Malgré la poursuite de la réduction des liquidités des banques centrales, celle-ci a été moins sévère qu’en 2022. Les liquidités restent clairement abondantes, la taille des bilans combinés des trois principales banques centrales étant toujours supérieure de 60 % aux niveaux d’avant la crise du COVID. Sans un retrait plus agressif des liquidités, les actifs risqués devraient rester bien soutenus par l’abondance de l’argent disponible.
Ce scénario « Boucles d’or » est-il plausible ? Nous ne pensons pas qu’un tel environnement de plein emploi soit compatible avec une trajectoire descendante durable de l’inflation. Sans une hausse plus significative du chômage, l’inflation salariale pourrait ne pas diminuer et il existe même un risque de reprise de l’inflation mondiale, si les prix de l’énergie et des matières premières font leur retour après la baisse de cette année.

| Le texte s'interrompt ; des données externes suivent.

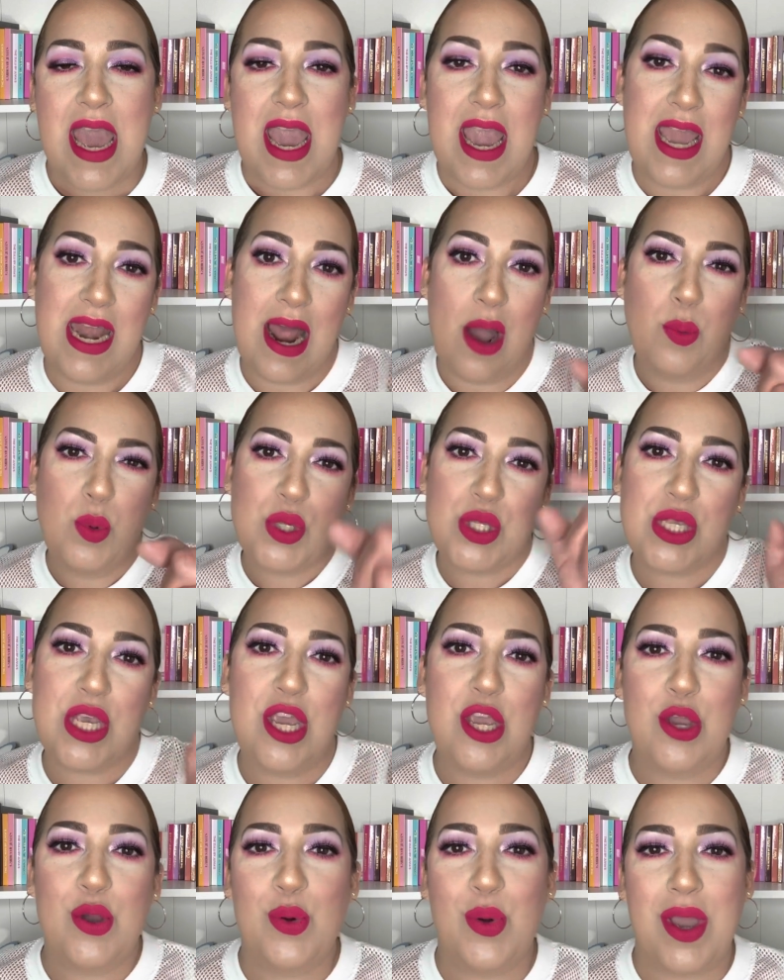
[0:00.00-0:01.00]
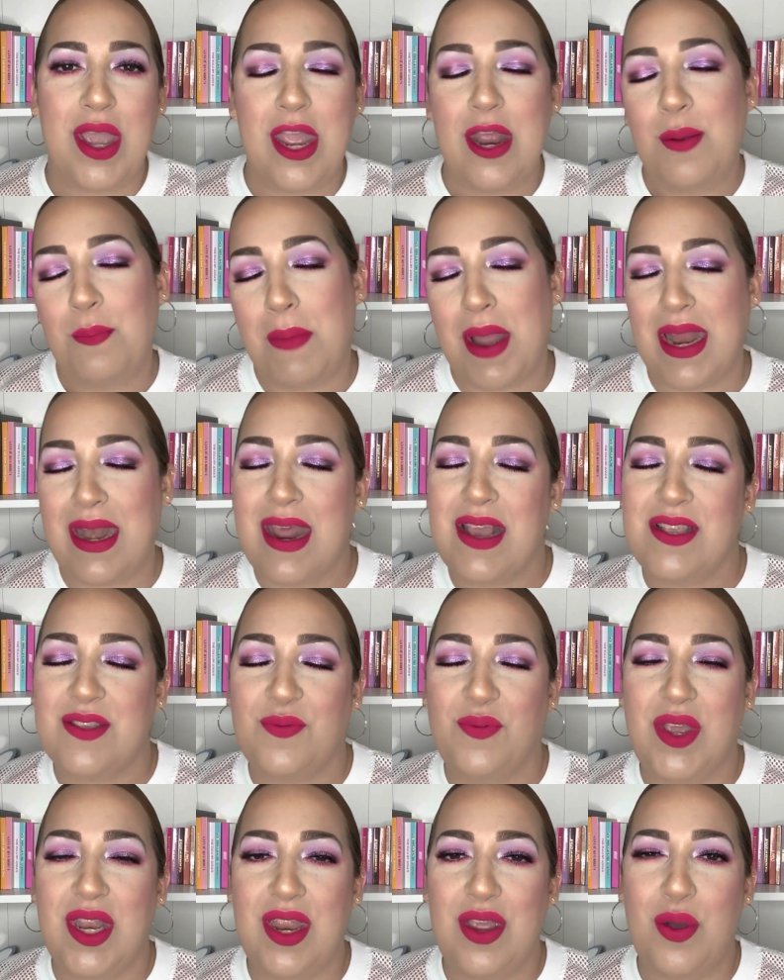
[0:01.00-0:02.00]
And I will see you in my next
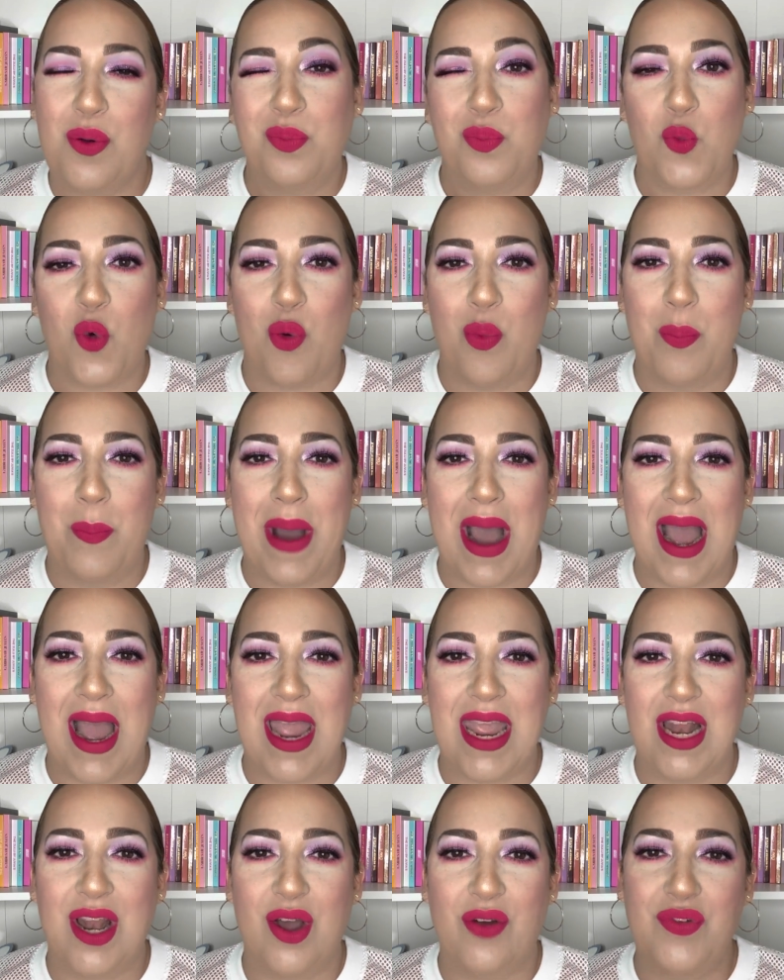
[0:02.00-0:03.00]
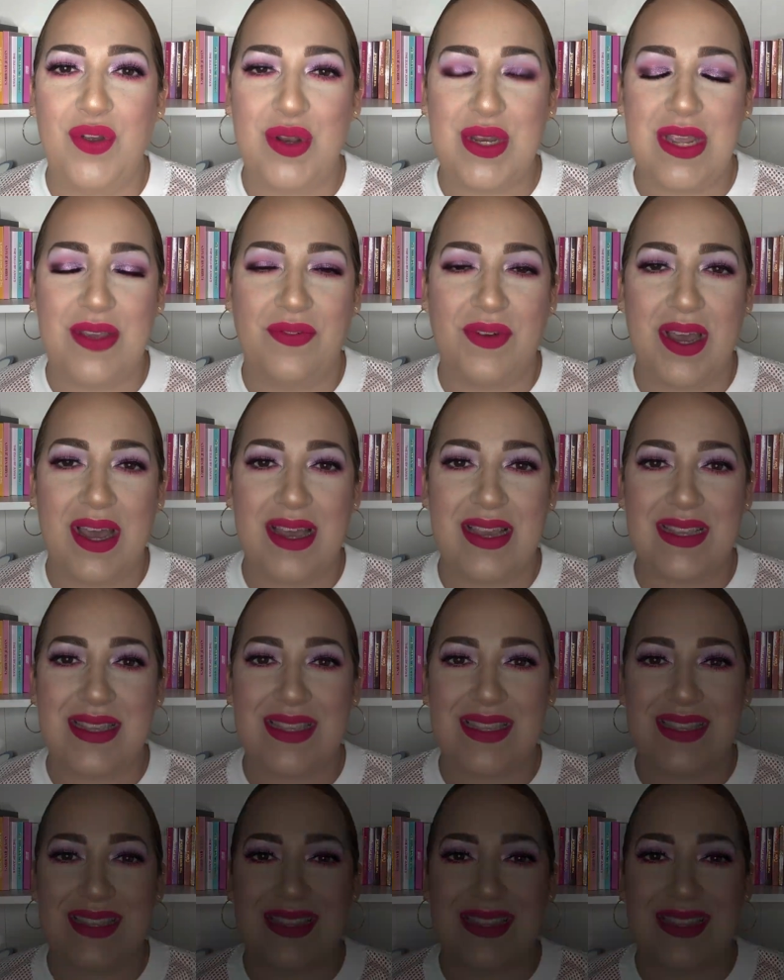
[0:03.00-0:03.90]
video. Bye. Love you, divas.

Quelle sera la prochaine étape ? Tout dépendra du moment où les conditions financières se resserreront suffisamment pour avoir un impact sur les entreprises et les consommateurs. Nous n’en sommes pas encore là. Les décisions des banques centrales joueront un rôle décisif à partir de maintenant. Deux choix s’offrent à elles : 1. arrêter leur cycle de hausses et s’engager dans une longue stratégie de stabilisation, en attendant que le resserrement monétaire ait un effet sur l’économie ou 2. continuer à augmenter les taux et à réduire l’excès de liquidités pour freiner davantage l’activité et la demande, jusqu’à ce que le marché leur « dise » d’arrêter, et concevoir alors une stratégie de pivot. Nous pensons qu’il est peut-être trop tôt pour cesser maintenant de lutter contre l’inflation de manière décisive, étant donné que les autorités monétaires disposent de tous les outils nécessaires pour stimuler à nouveau l’économie si nécessaire. La première option comporte le risque d’une surchauffe de l’économie plus tard en 2024.